Euratom endlich erneuerbar ausrichten

Pressemitteilung

Anlässlich des 60. Jubiläums des Euratom-Vertrages am 25. März 2017 erklärt Sylvia Kotting-Uhl MdB, Sprecherin für Atompolitik der Bundestagsfraktion Bündnis 90/Die Grünen:

Der Euratom-Vertrag ist mit dem absurden Ziel der „Entwicklung einer mächtigen Kernindustrie“ fulminant gescheitert. Die Reaktorkatastrophen von Tschernobyl und Fukushima, Berge von Millionen Jahre strahlendem radioaktivem Müll und ein immenser Schaden für Mensch und Umwelt – 60 Jahre später hat sich die Atomkraft unbestreitbar als größter Irrtum unserer Industriegeschichte erwiesen.

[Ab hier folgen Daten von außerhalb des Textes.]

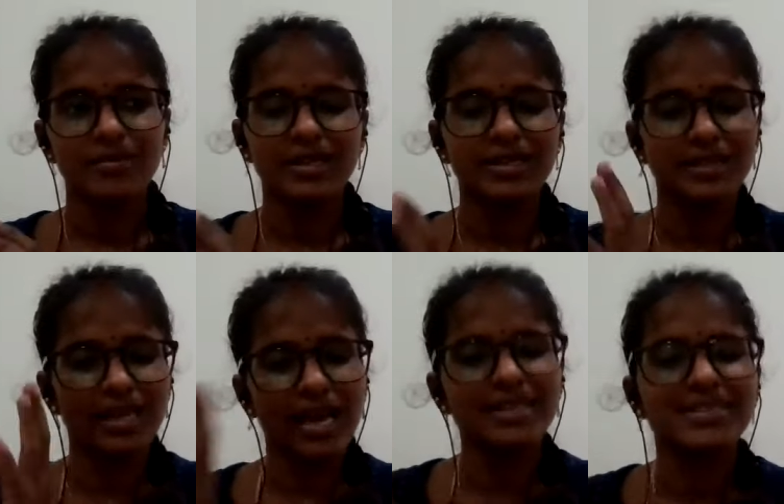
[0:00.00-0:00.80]
But in the
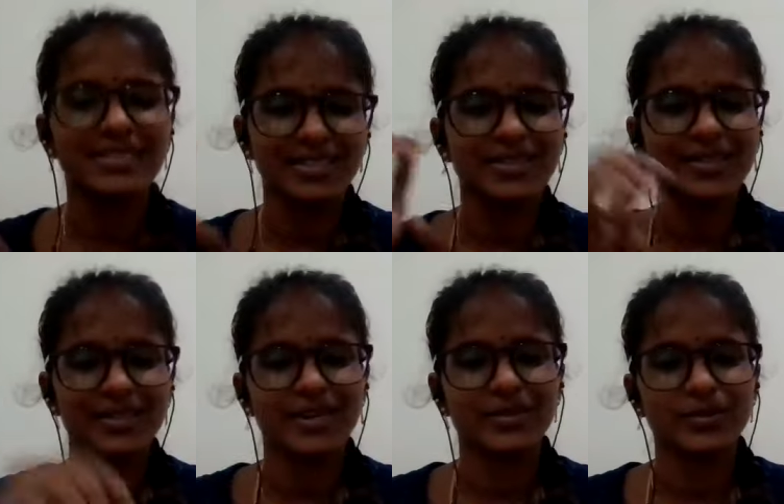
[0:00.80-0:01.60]
last stage, I
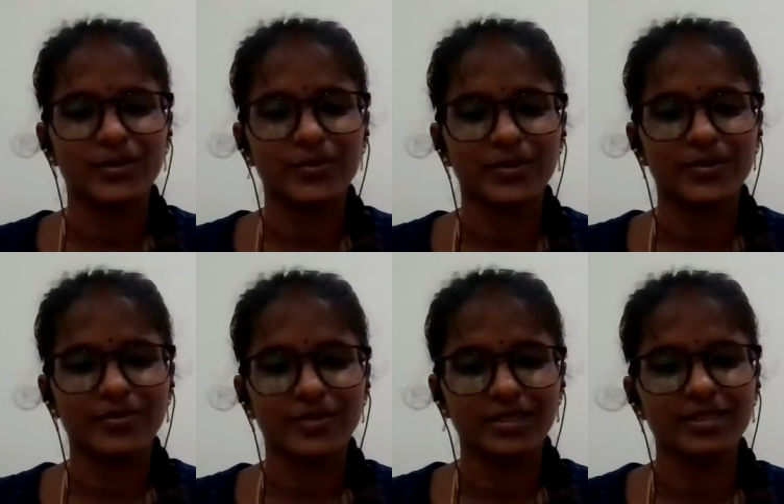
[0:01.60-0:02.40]
had to drop out.
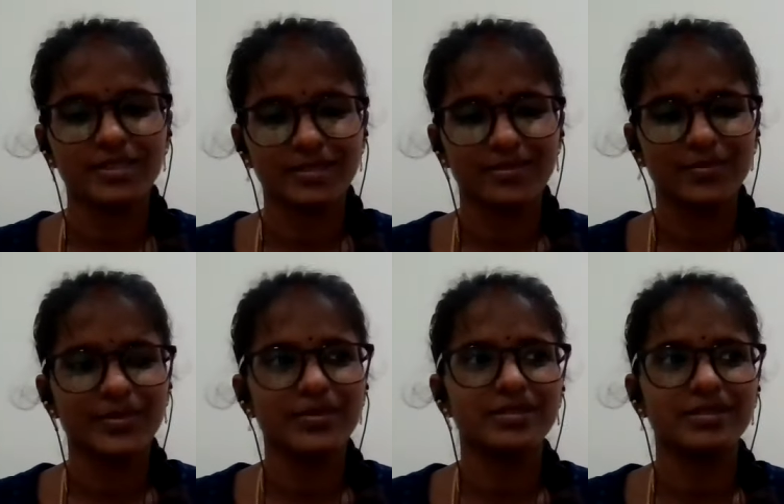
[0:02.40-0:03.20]
For this,
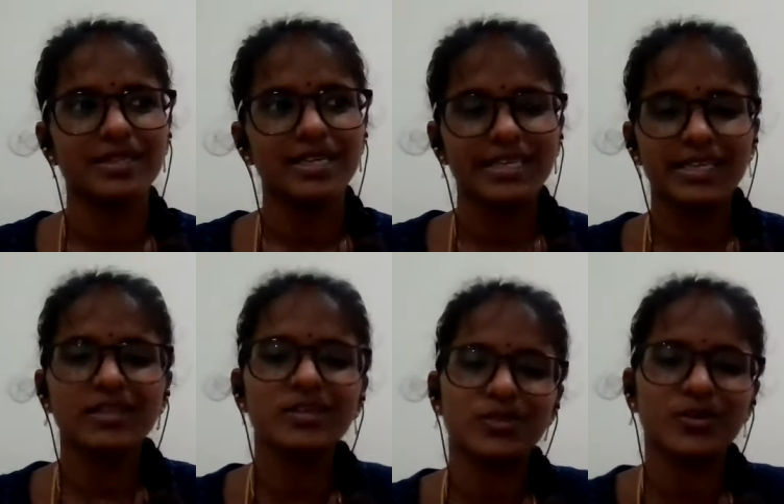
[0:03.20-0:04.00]
was
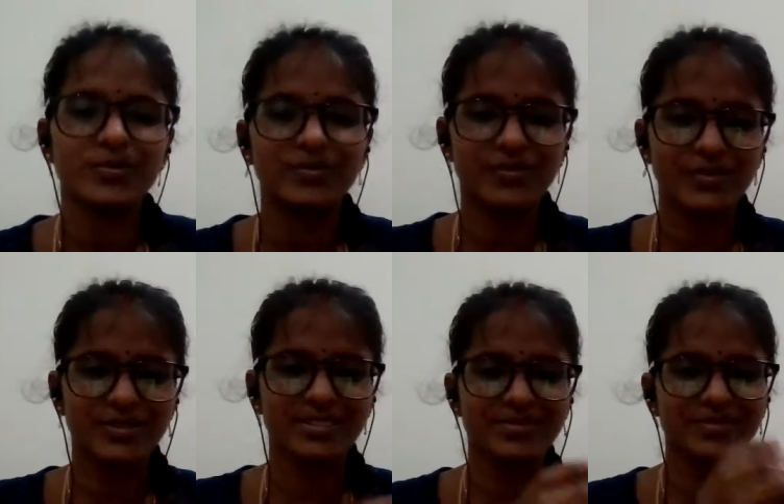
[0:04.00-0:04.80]
getting a job
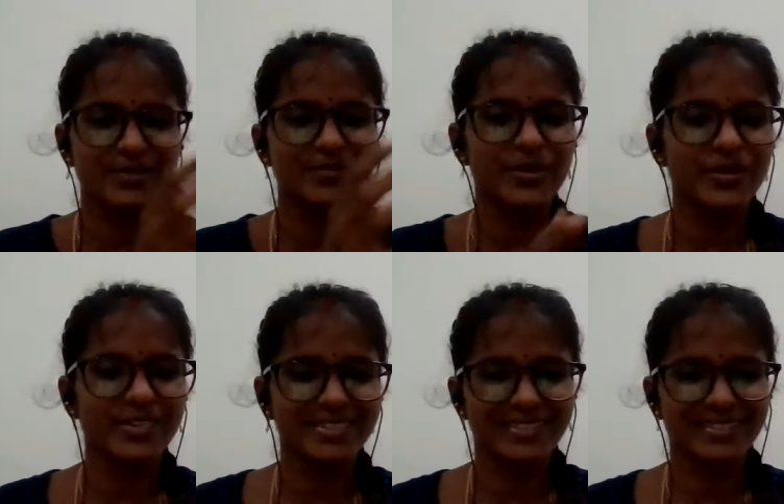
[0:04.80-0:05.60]
was the first
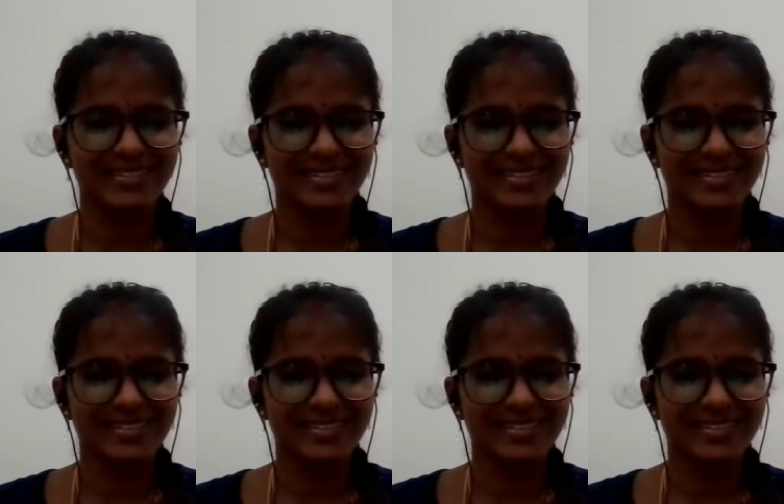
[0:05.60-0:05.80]
priority.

Euratom ist in vielerlei Hinsicht ein Mängelexemplar: undemokratisch und intransparent verhindert er Mitspracherechte bei grenznahen Schrottreaktoren. Stattdessen werden auf Grundlage von Euratom Subventionen für irrsinnige AKW-Neubauprojekte wie das britische Hinkley Point C und das ungarische PAKS II bewilligt. Zusätzlich werden Milliarden von Steuergeldern für die Erforschung neuer Formen der Atomkraft in Form des Kernfusionsreaktors ITER verschleudert.

Ein Rückschritt ins atomare Zeitalter führt ins ökologische und ökonomische Desaster! Die Hochrisikotechnologie darf nicht weiter privilegiert und hofiert werden. Deswegen muss der Euratom-Vertrag endlich grundlegend reformiert und in Richtung Erneuerbare Energien ausgerichtet werden. Ist das nicht möglich, muss die Bundesregierung den Vertrag einseitig aufkündigen!